• **The task**
Repeat all entries word for word; skip images.

• **Records from a collection**
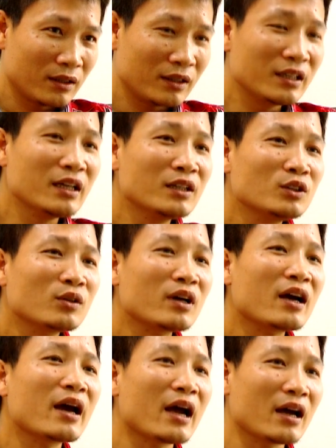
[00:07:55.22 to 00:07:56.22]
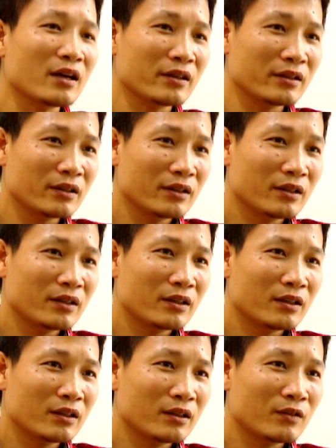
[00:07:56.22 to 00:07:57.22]
khiến cho các hãng
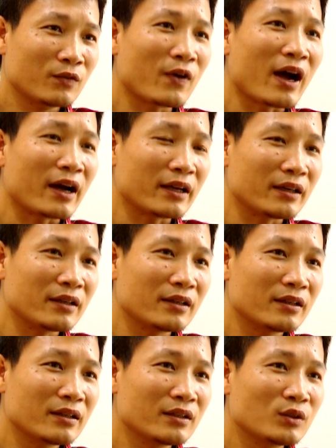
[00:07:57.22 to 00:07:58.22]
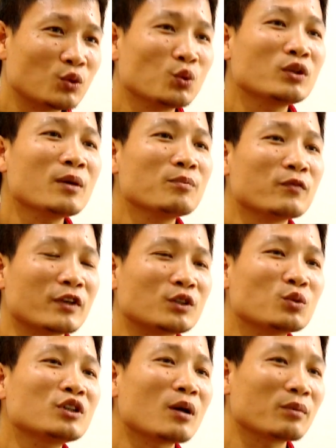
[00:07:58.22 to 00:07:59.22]
phải chú tâm và chú
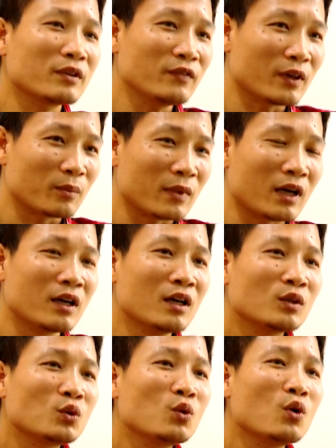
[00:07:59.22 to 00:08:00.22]
trọng cái việc mà thu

• **Reply to the task**
[00:07:55.22 to 00:07:56.22]
[00:07:56.22 to 00:07:57.22]
khiến cho các hãng
[00:07:57.22 to 00:07:58.22]
[00:07:58.22 to 00:07:59.22]
phải chú tâm và chú
[00:07:59.22 to 00:08:00.22]
trọng cái việc mà thu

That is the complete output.